Discussion Overview
The discussion revolves around the derivation of the Bayesian Information Criterion (BIC) formula, specifically the expression $k \cdot \log(n) - 2 \cdot \log(L)$, where $L$ represents the maximized likelihood function and $k$ denotes the number of parameters. Participants explore theoretical aspects and mathematical reasoning related to this derivation.
Discussion Character
- Technical explanation
- Mathematical reasoning
Main Points Raised
- One participant introduces the BIC formula and requests assistance with its proof.
- Another participant provides a detailed explanation involving the definition of the likelihood and the use of a Taylor expansion to approximate the integral related to the likelihood function.

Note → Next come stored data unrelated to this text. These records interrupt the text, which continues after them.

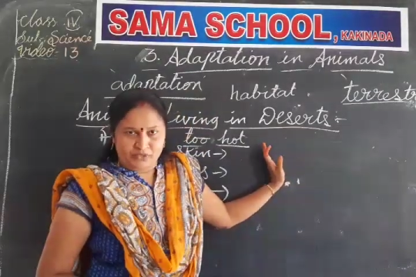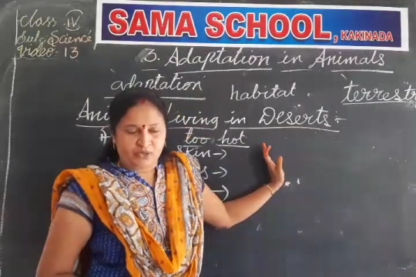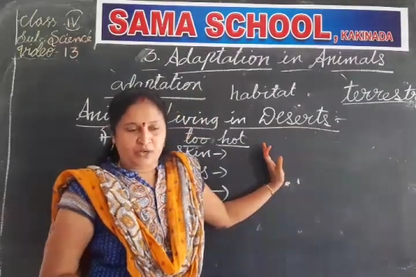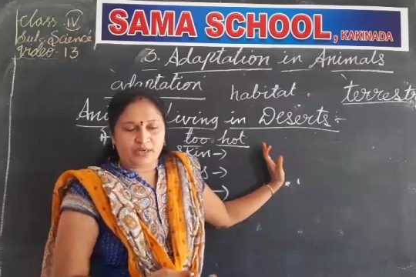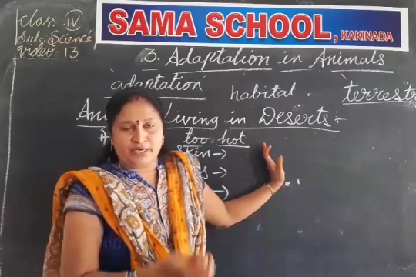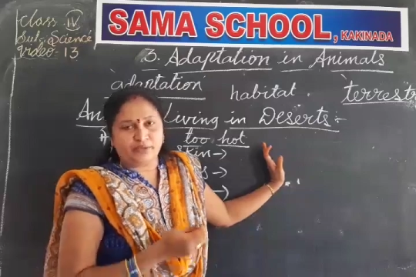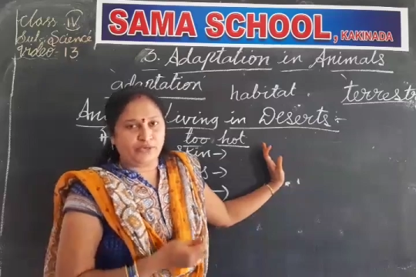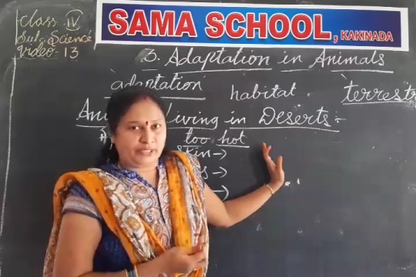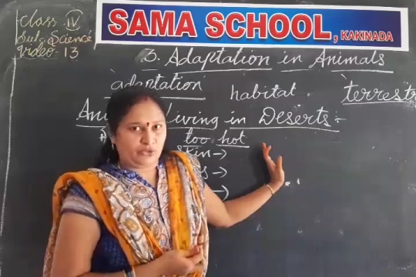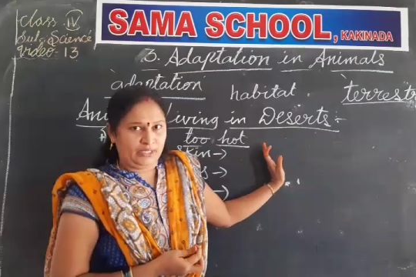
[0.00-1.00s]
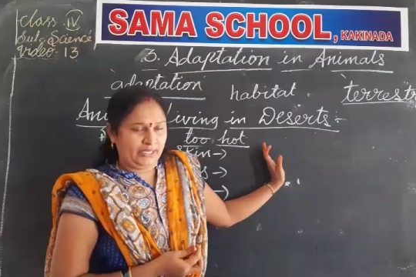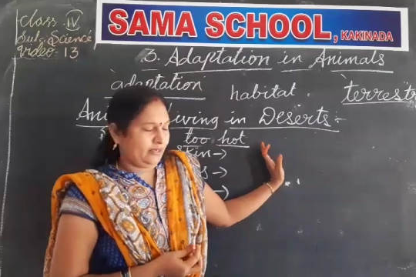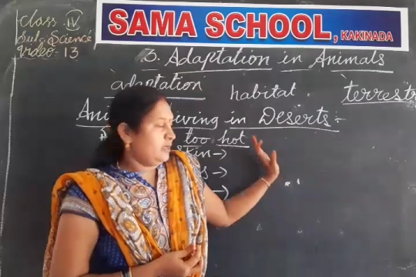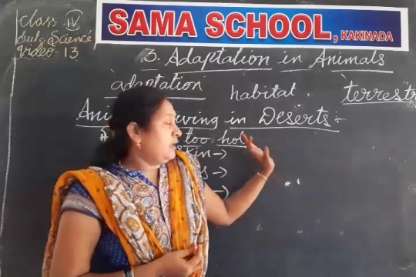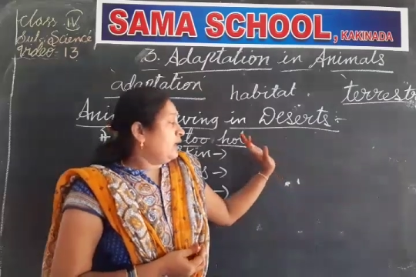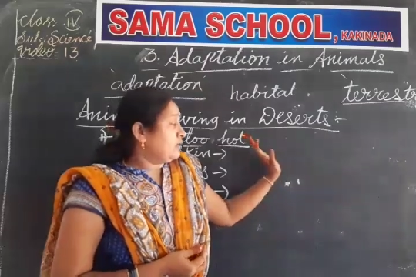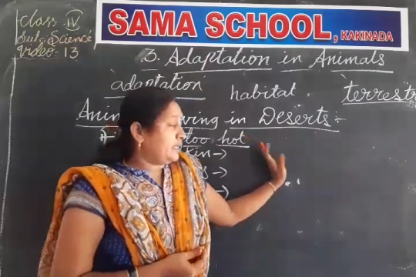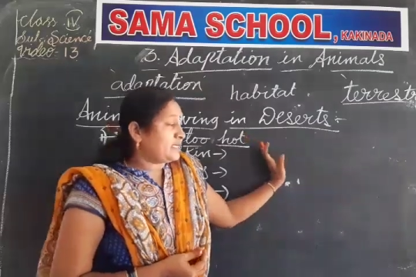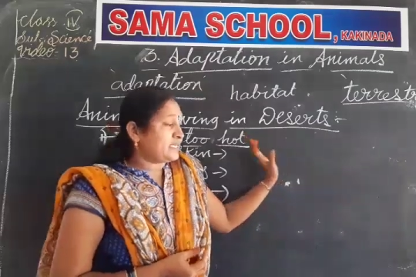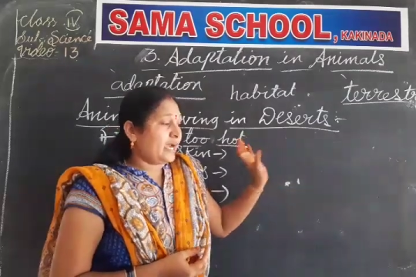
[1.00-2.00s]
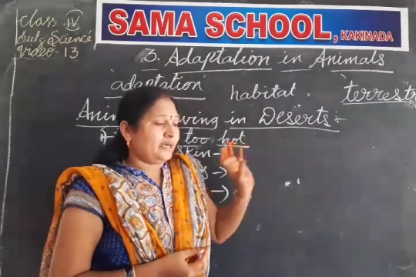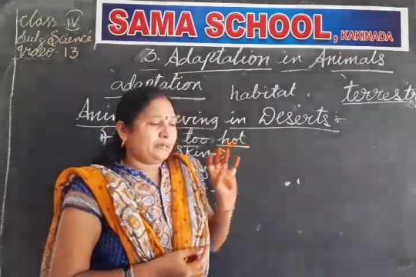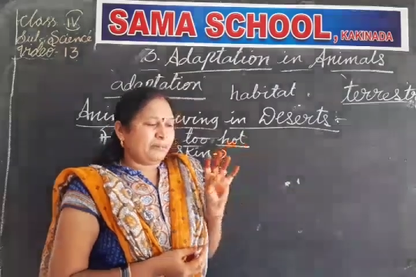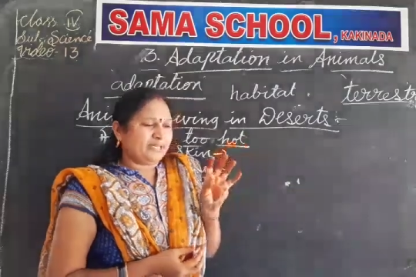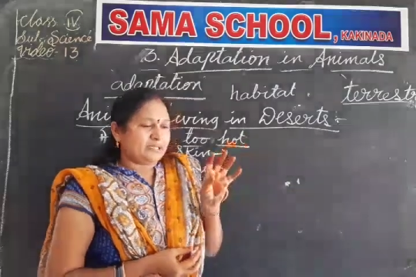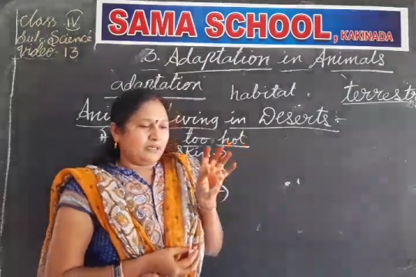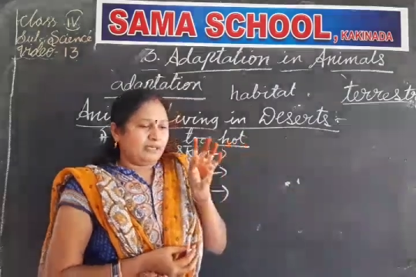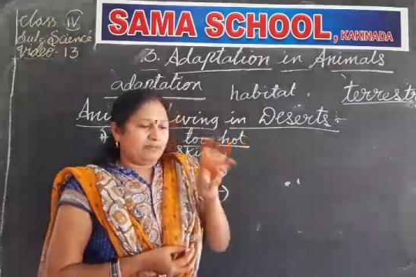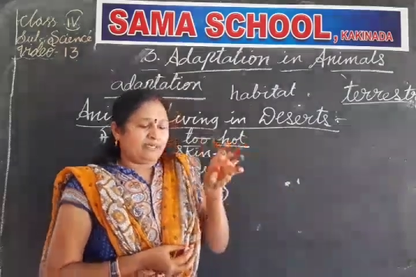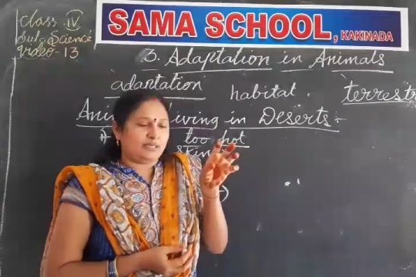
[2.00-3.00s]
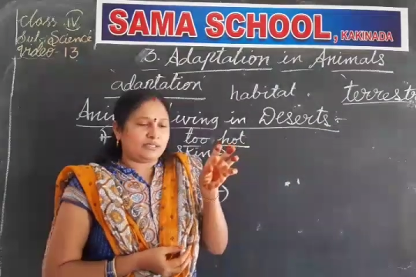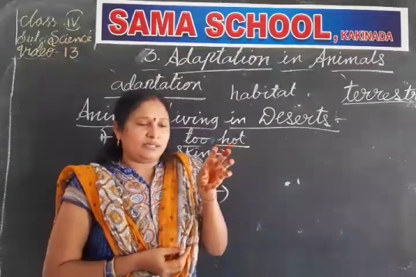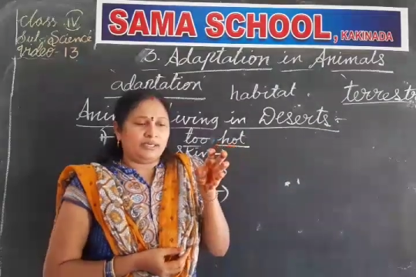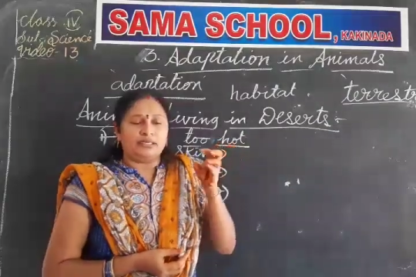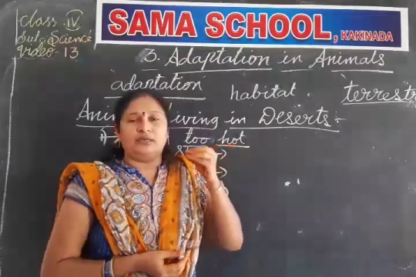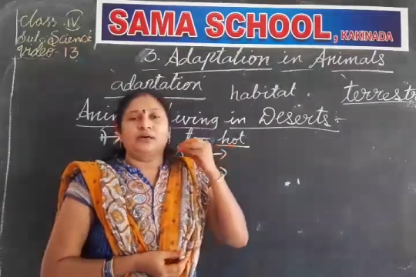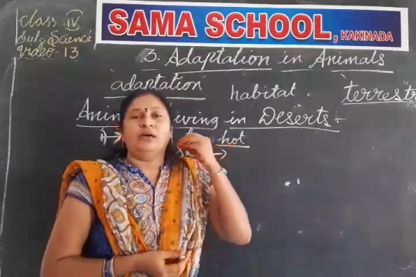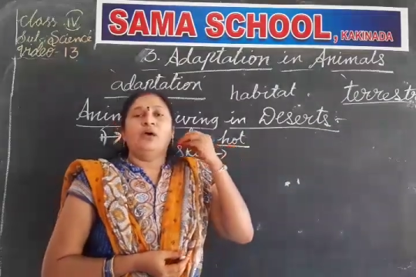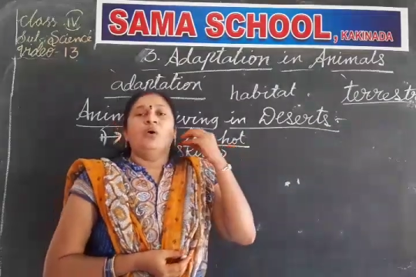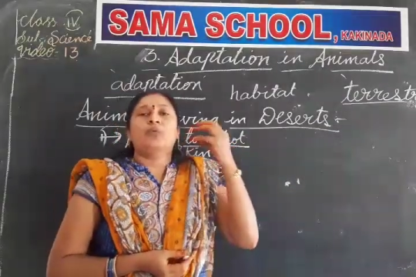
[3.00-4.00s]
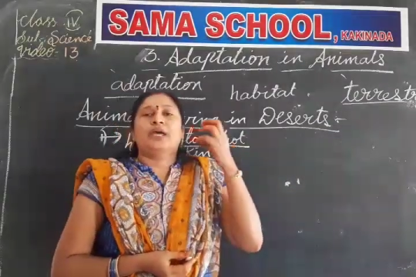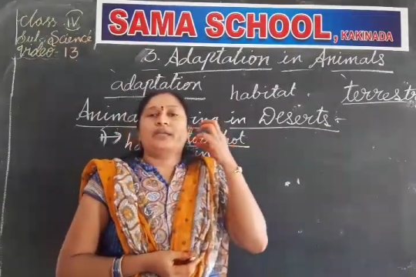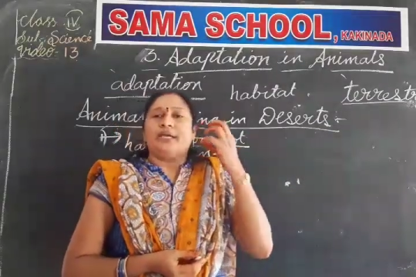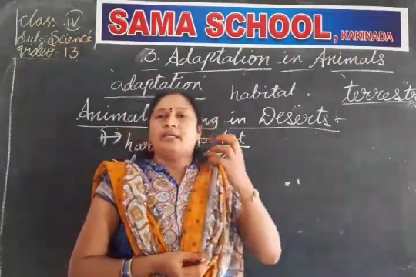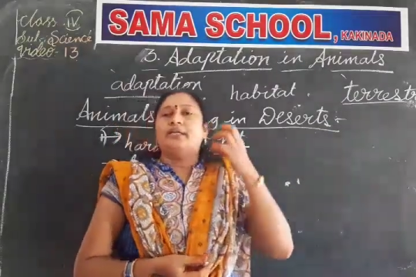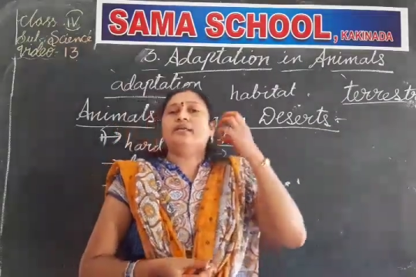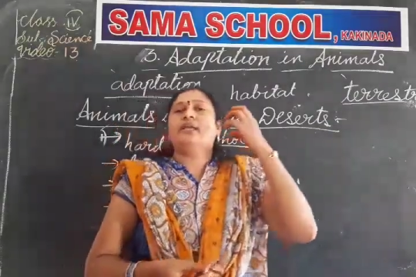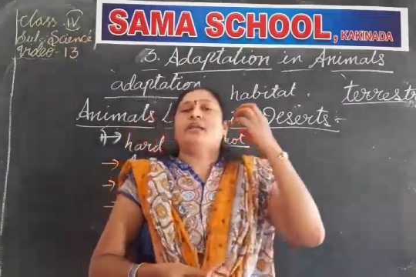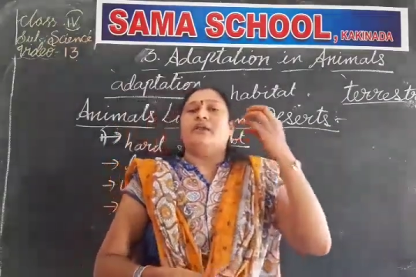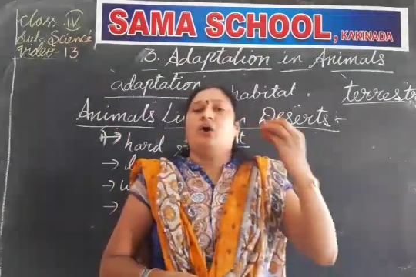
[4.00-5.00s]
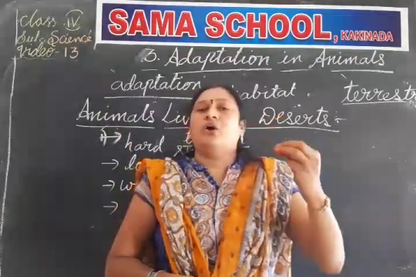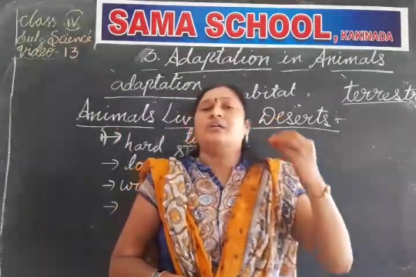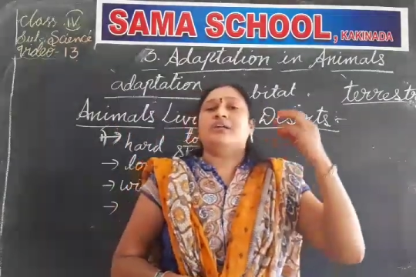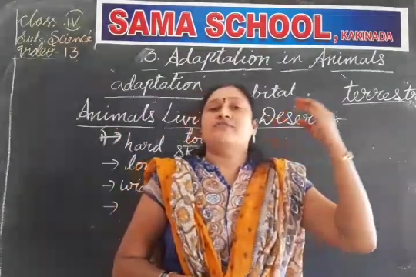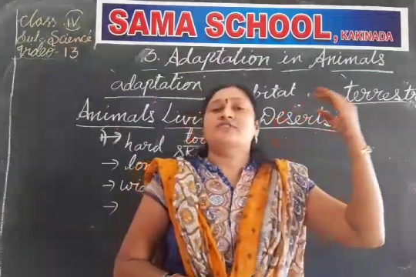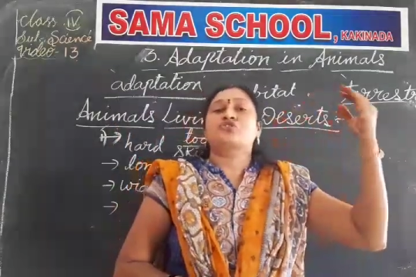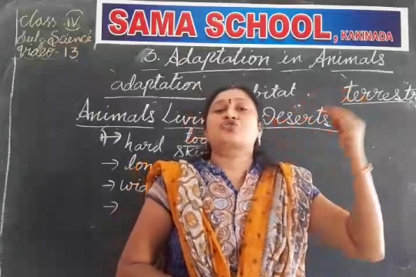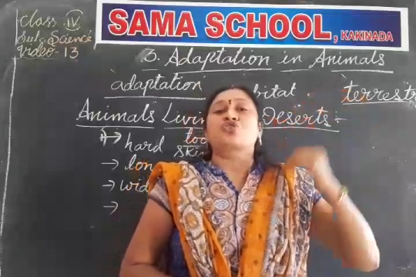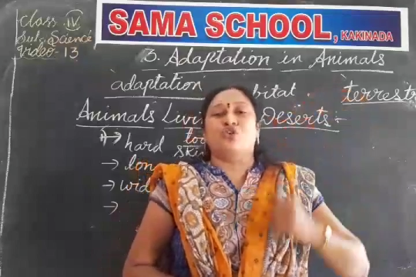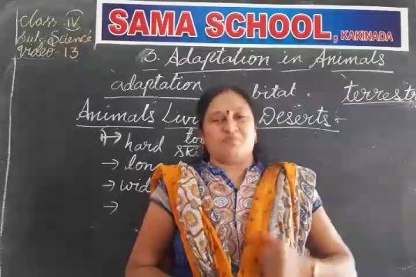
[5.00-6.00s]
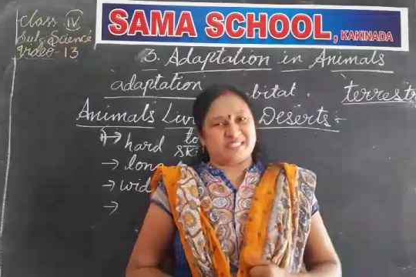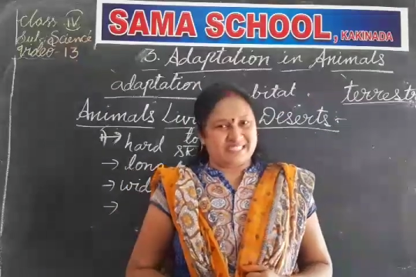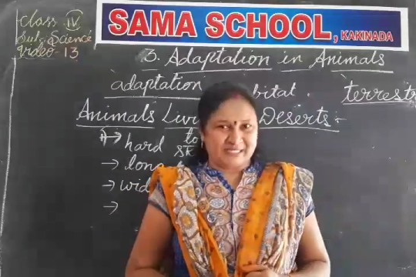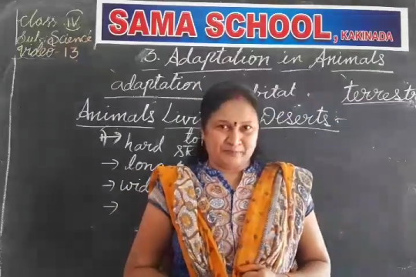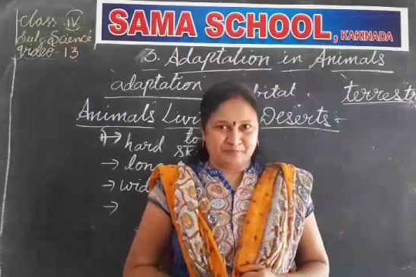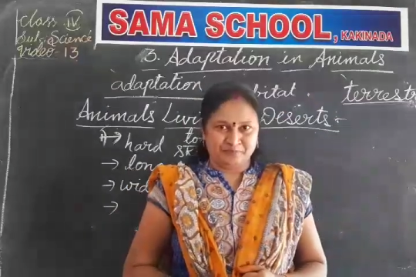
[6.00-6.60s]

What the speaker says: Already we told that. That sand, it means in the desert, we are getting a lot of storms.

- Further elaboration includes the diagonalization of the Hessian matrix and the evaluation of the Gaussian integral, with assumptions about the nature of the second derivatives.
- A link to an external resource is shared for additional reference on the derivation.
- A later reply indicates that the initial query has been resolved, suggesting understanding has been achieved.
Areas of Agreement / Disagreement
While one participant expresses satisfaction with the explanation provided, the discussion does not indicate a formal consensus on all aspects of the derivation, as it primarily consists of individual contributions and clarifications.
Contextual Notes
The discussion includes assumptions about the behavior of the likelihood function and the properties of the Hessian matrix, which may not be universally applicable without further context.